What to Expect When Having Breastmilk Shipped
Many of our US-based Intended Parents choose to have their surrogate continue to express breastmilk for their child long after they’ve returned to their own homes. The beauty of expedited shipping allows surrogates to pump and freeze breastmilk, package it, and have it arrive right on your doorstep before it ever thaws. Utilizing this option allows intended parents to give their child breastmilk and all of the positive benefits that come along with it.

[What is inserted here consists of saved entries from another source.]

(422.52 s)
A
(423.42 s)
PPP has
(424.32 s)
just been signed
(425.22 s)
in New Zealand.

Generally speaking, you will discuss the potential of breastmilk pumping and shipping during your matching phase. Bear in mind that either party can change their mind about their willingness to participate in this at any time during the journey. Asking for it in matching doesn’t obligate you to stay with it after the baby is born. You may also decide during the pregnancy that you want breastmilk when, during your matching phase, you didn’t anticipate wanting to have it. It is okay to revisit the topic if your views change, in either direction.

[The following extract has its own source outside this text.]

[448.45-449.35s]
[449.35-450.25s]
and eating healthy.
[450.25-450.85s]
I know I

However, if both you and your surrogate are onboard for shipping breastmilk, here’s a look at what you can expect.
Typically a surrogate will pump and store her milk at her home for several days, sometimes up to a month, before sending it to you. This is because it is important to fill each shipping cooler as full as possible, to help ensure that the milk stays frozen during shipment. Be aware that having breastmilk shipped to you may not alleviate the need for formula feeding as well, as timing of each shipment cannot always be exact.
Shipments will need to arrive at your home within 48 hours of being packaged and dropped off at the carrier by your surrogate. Depending on how far you live from your surrogate, this can sometimes be achieved by standard ground post. However, it is strongly advised that the shipment come via 2 day or overnight guaranteed delivery.

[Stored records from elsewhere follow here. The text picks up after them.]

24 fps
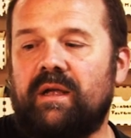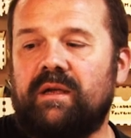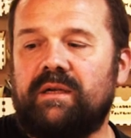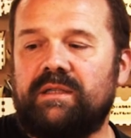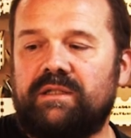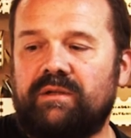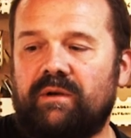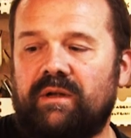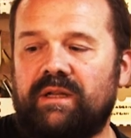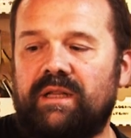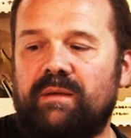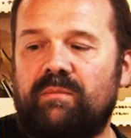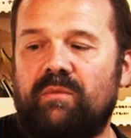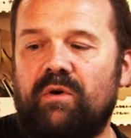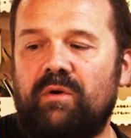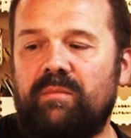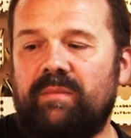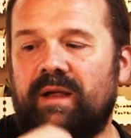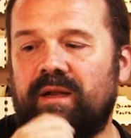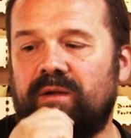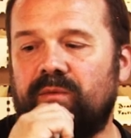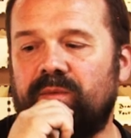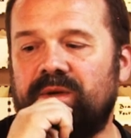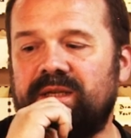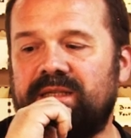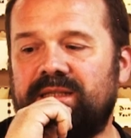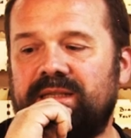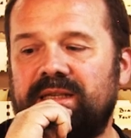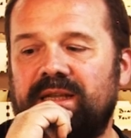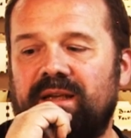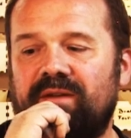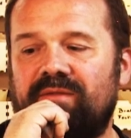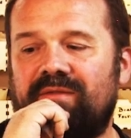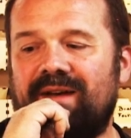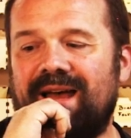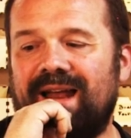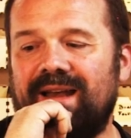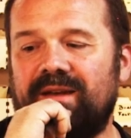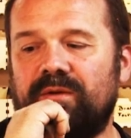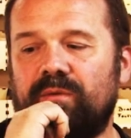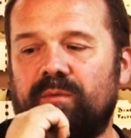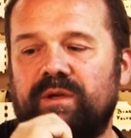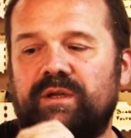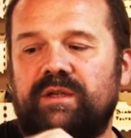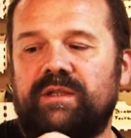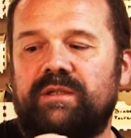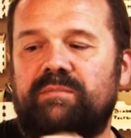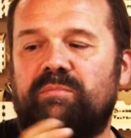So at the moment, we see a value
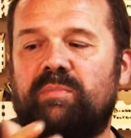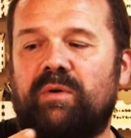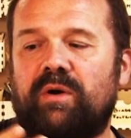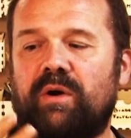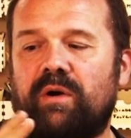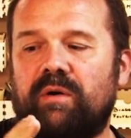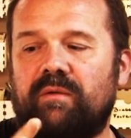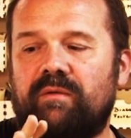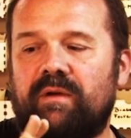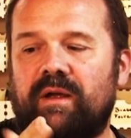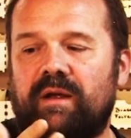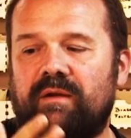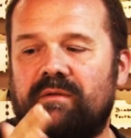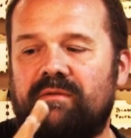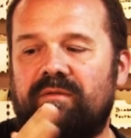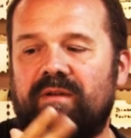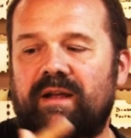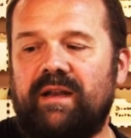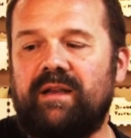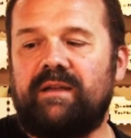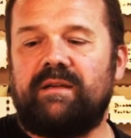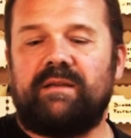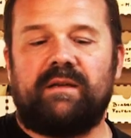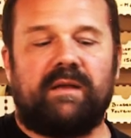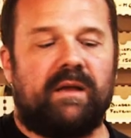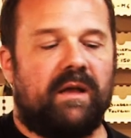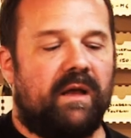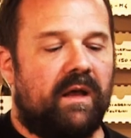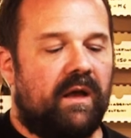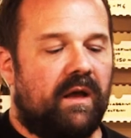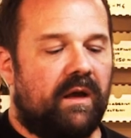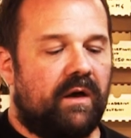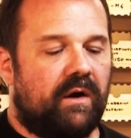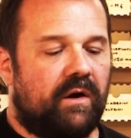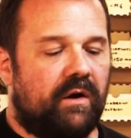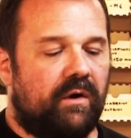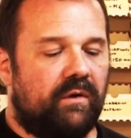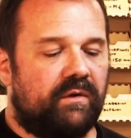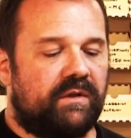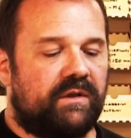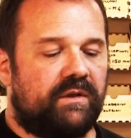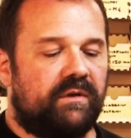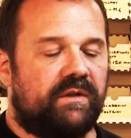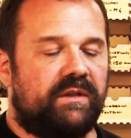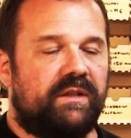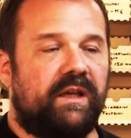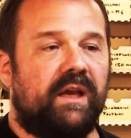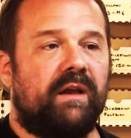which is uh, very close
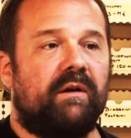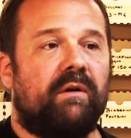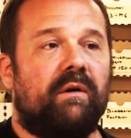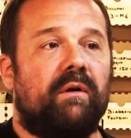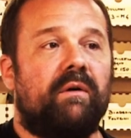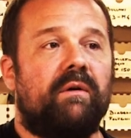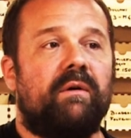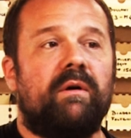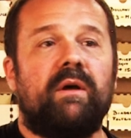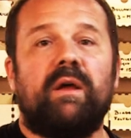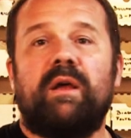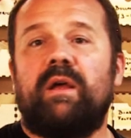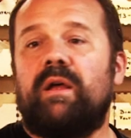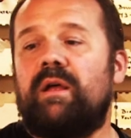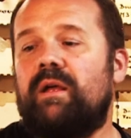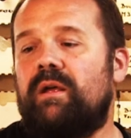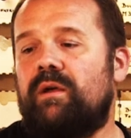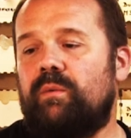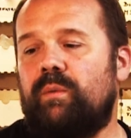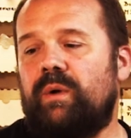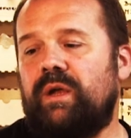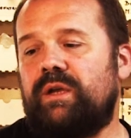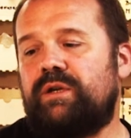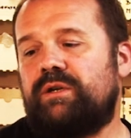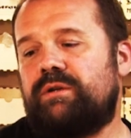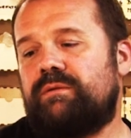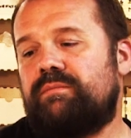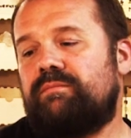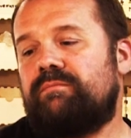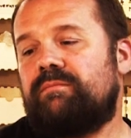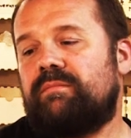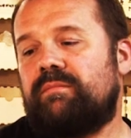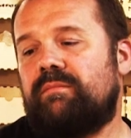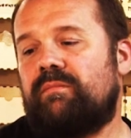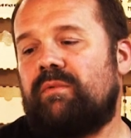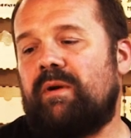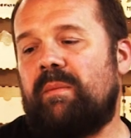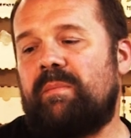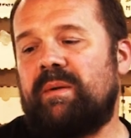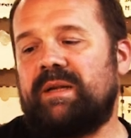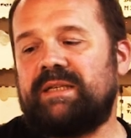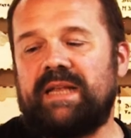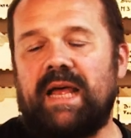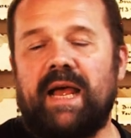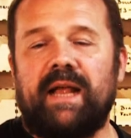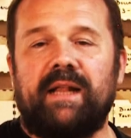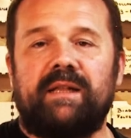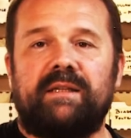to zero, which
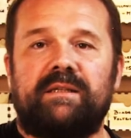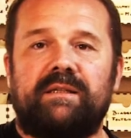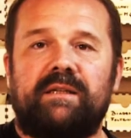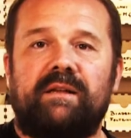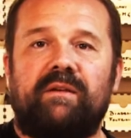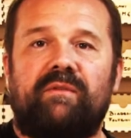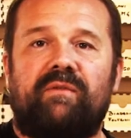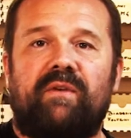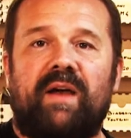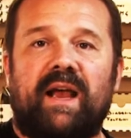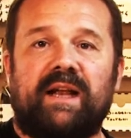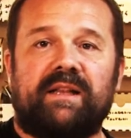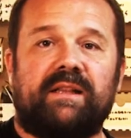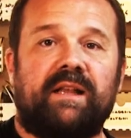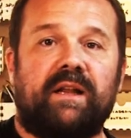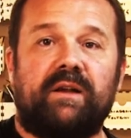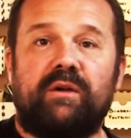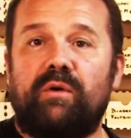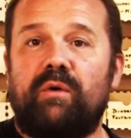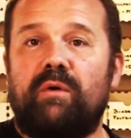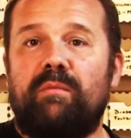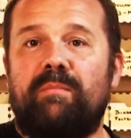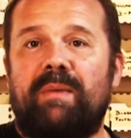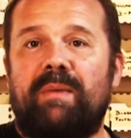represents the fact that no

When the shipments arrive they will typically come in a large box with a Styrofoam cooler inside. Inside of the cooler you will likely find dry ice or thechni-ice packs as well as the bags of frozen breastmilk. If possible, try to have your surrogate alert you when she drops off the shipment and and give you an expected delivery time frame. It is advisable that you be at home when the shipment arrives. As you can imagine, you’ll want to move these perishable, frozen items from the cooler to your own freezer as quickly as possible.
Typically your contract will specify a compensation amount for breastmilk expression. In addition to this fee, you can expect to be responsible for the costs of all pumping supplies, postage, and shipping materials.
If you have additional questions about the benefits of breastmilk or how this process may work for you, don’t be afraid to speak with your Case Specialist, or even with your surrogate if you’re comfortable. Chances are she’s experienced with nursing and breast pumping and will be able to answer most of your questions with ease.